It didn’t matter that her hand was shaking a bit as she held it; or that she really had no need at all any more to hide it from anyone… here.
Just as she could stand here quite bareheaded, and most comfortably so.
“Pass, Federation citizen. And?” But his khaki uniform could never have been mistaken for British of any era; the eight-pointed star inside a crescent moon’s arms was inconsistent, as was the old French motto writ bold and clear around it, “Dieu et mon droit.” Most of all, the smaller words: Starlight Principality, in English and two other tongues.
Best of all: not Provisional Republic — finally, blessedly not.
“Anna Simone Hayakawa.” Anna’s hand was quivering even a bit more than Erzhebet’s had; but her voice was just as firm, just as clear. As if her life depended on it — but then, in many practical ways, likely enough it had. As Erzhebet’s had too; and measurably still in some few ways did.
“Pass, Federation citizen. You both can go on through the gate.”

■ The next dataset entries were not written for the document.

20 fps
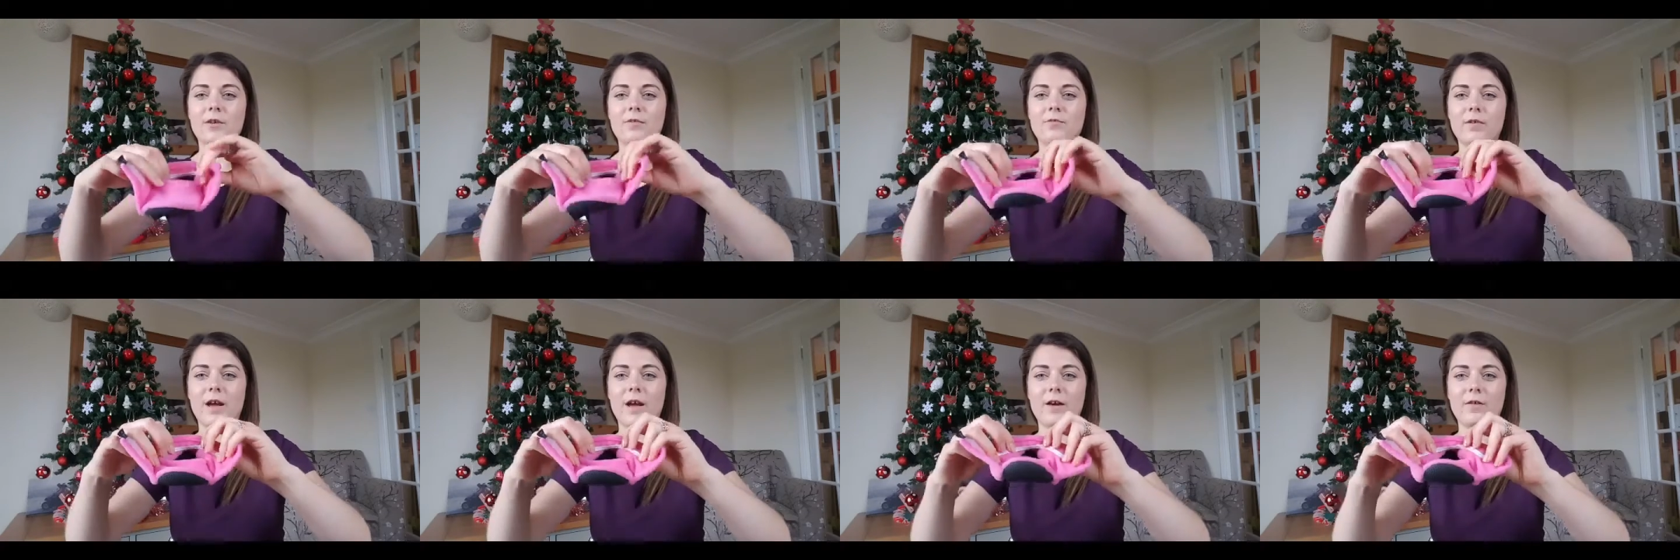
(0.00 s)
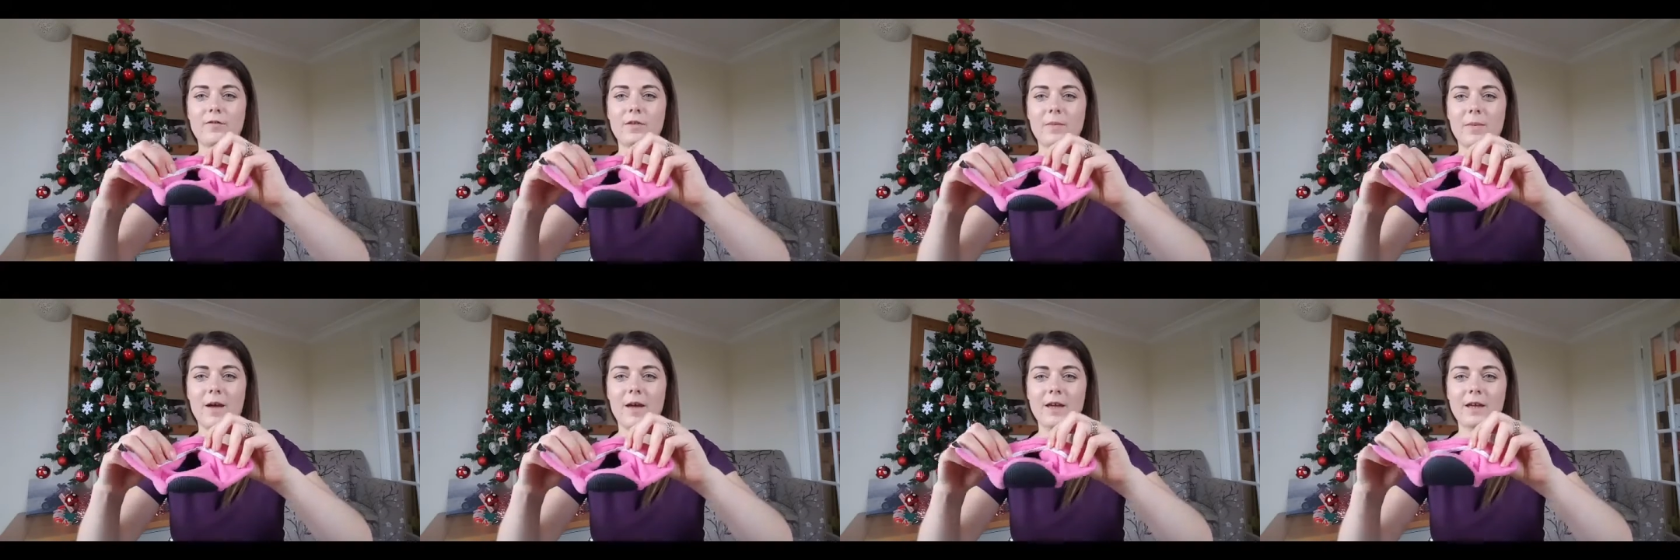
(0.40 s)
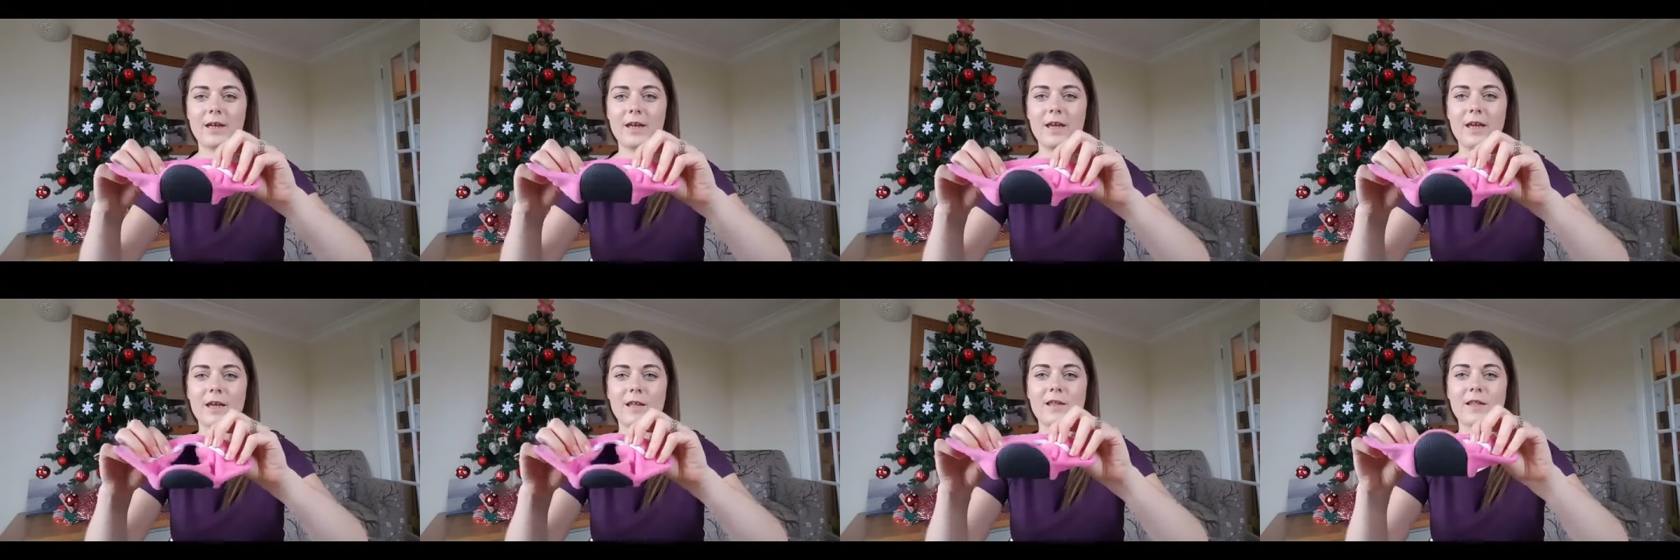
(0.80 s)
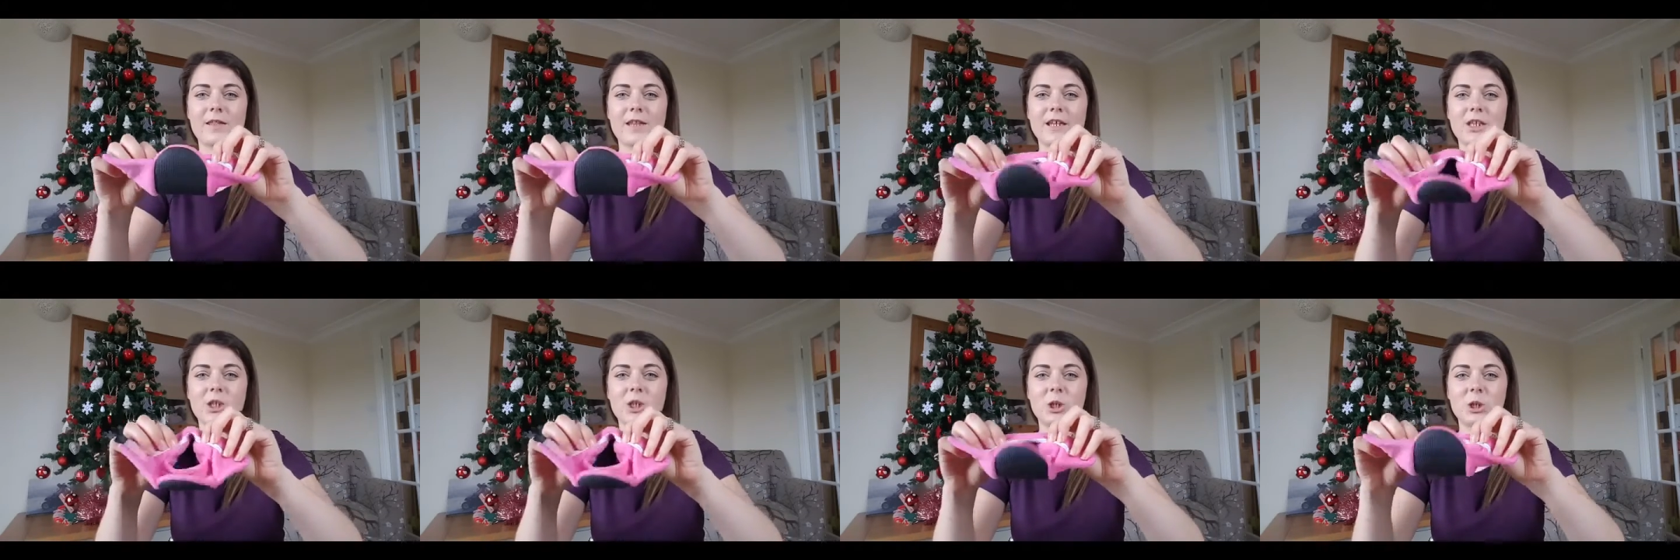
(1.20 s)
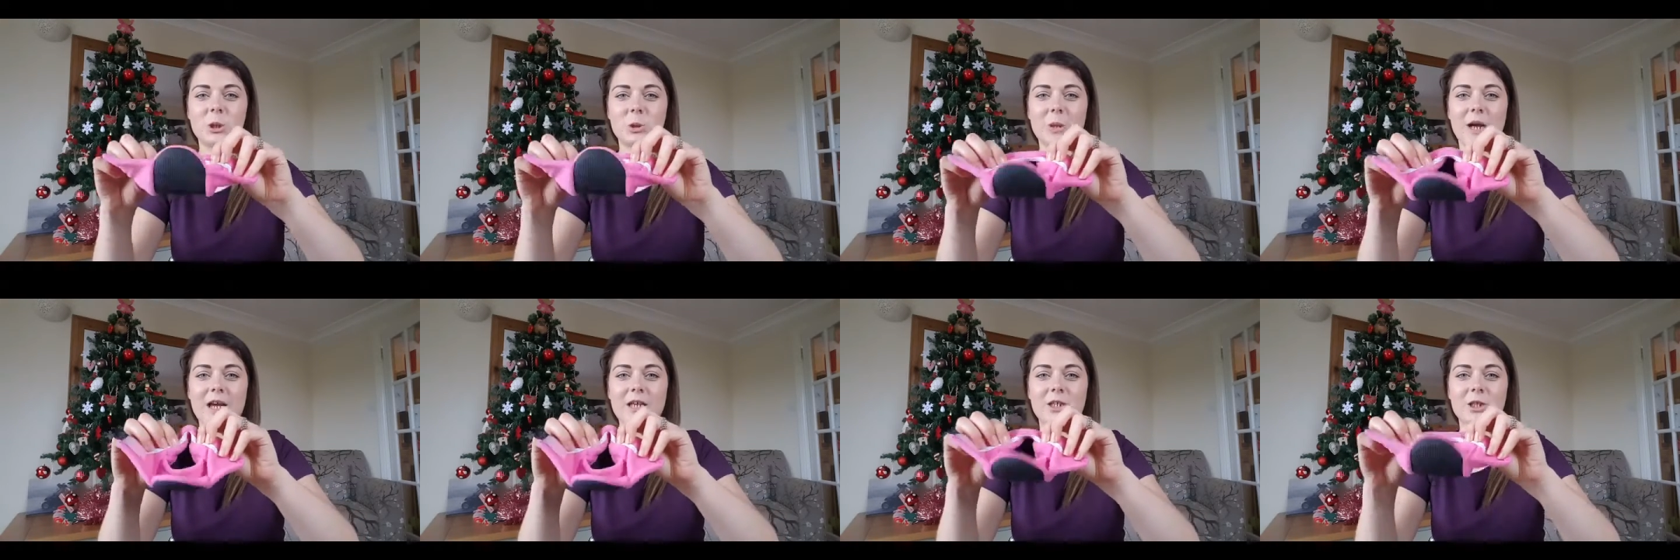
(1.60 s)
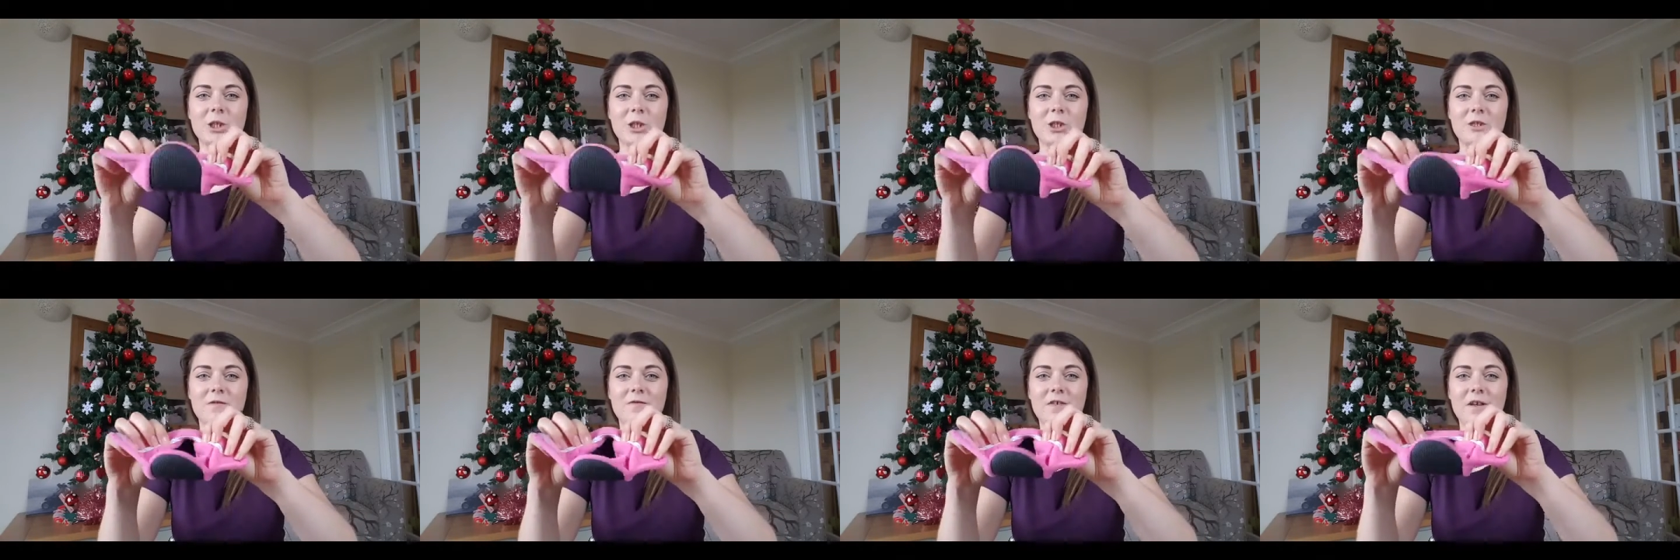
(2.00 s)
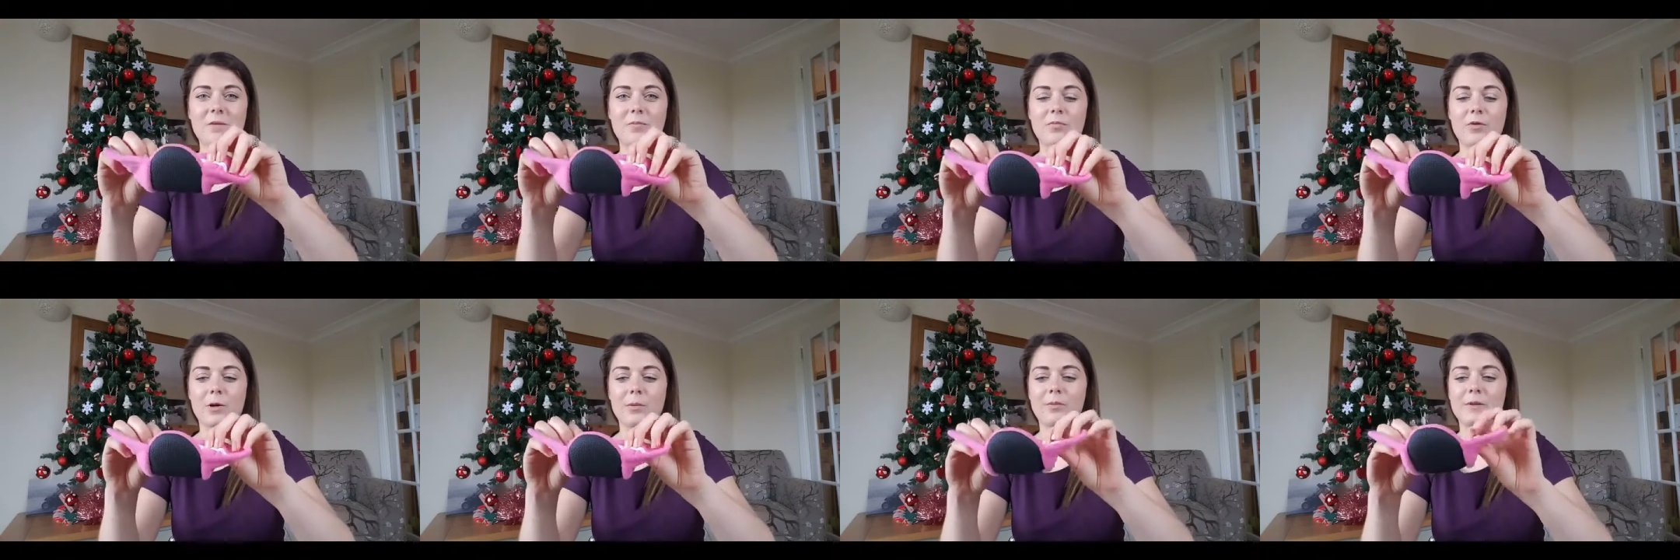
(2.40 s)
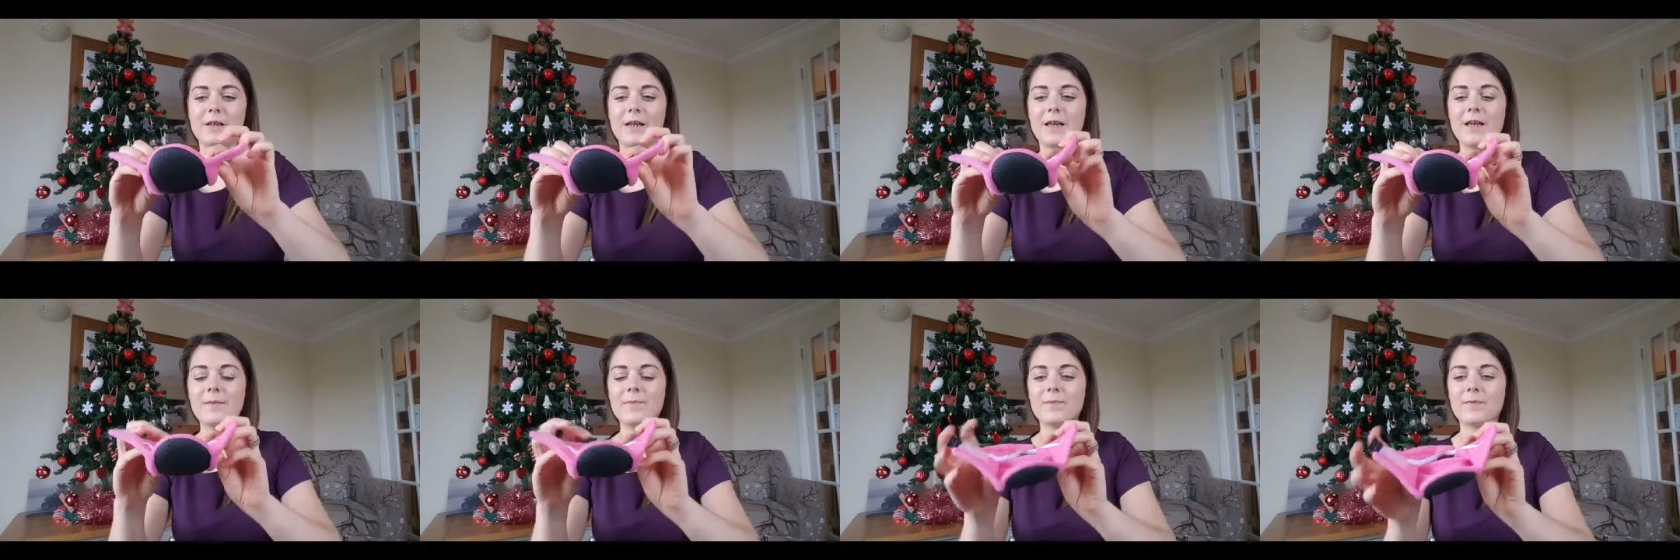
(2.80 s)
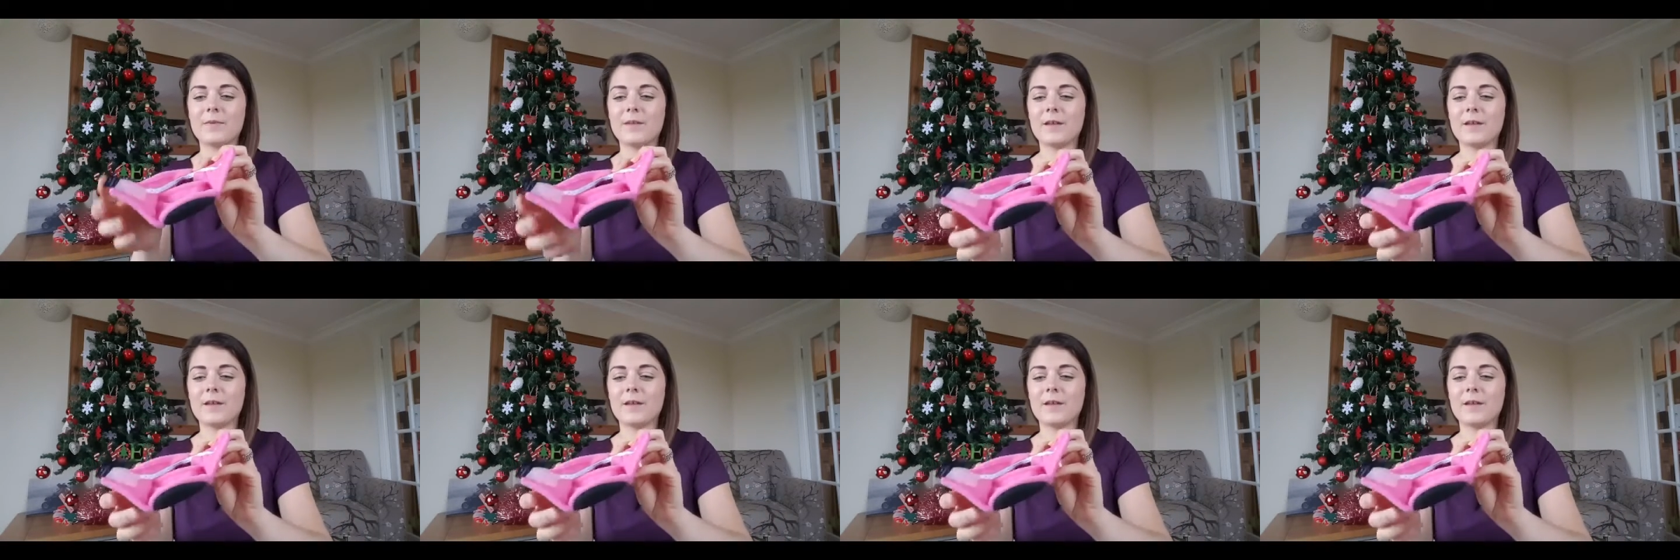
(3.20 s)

around the back here so they stretch to fit properly.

What came out of Anna’s mouth was something between a sigh and a gasp; followed more intelligibly by, “I can’t quite believe we made it out.” Said softly. But, also, inevitably and irresistably; as if she couldn’t not say it, after so long of keeping words forcefully within.
The man at the table under the little tent only grinned at them both. “But both of you did. And that’s enough. Next.”
And now they were only twenty sun-drenched feet away from the fence.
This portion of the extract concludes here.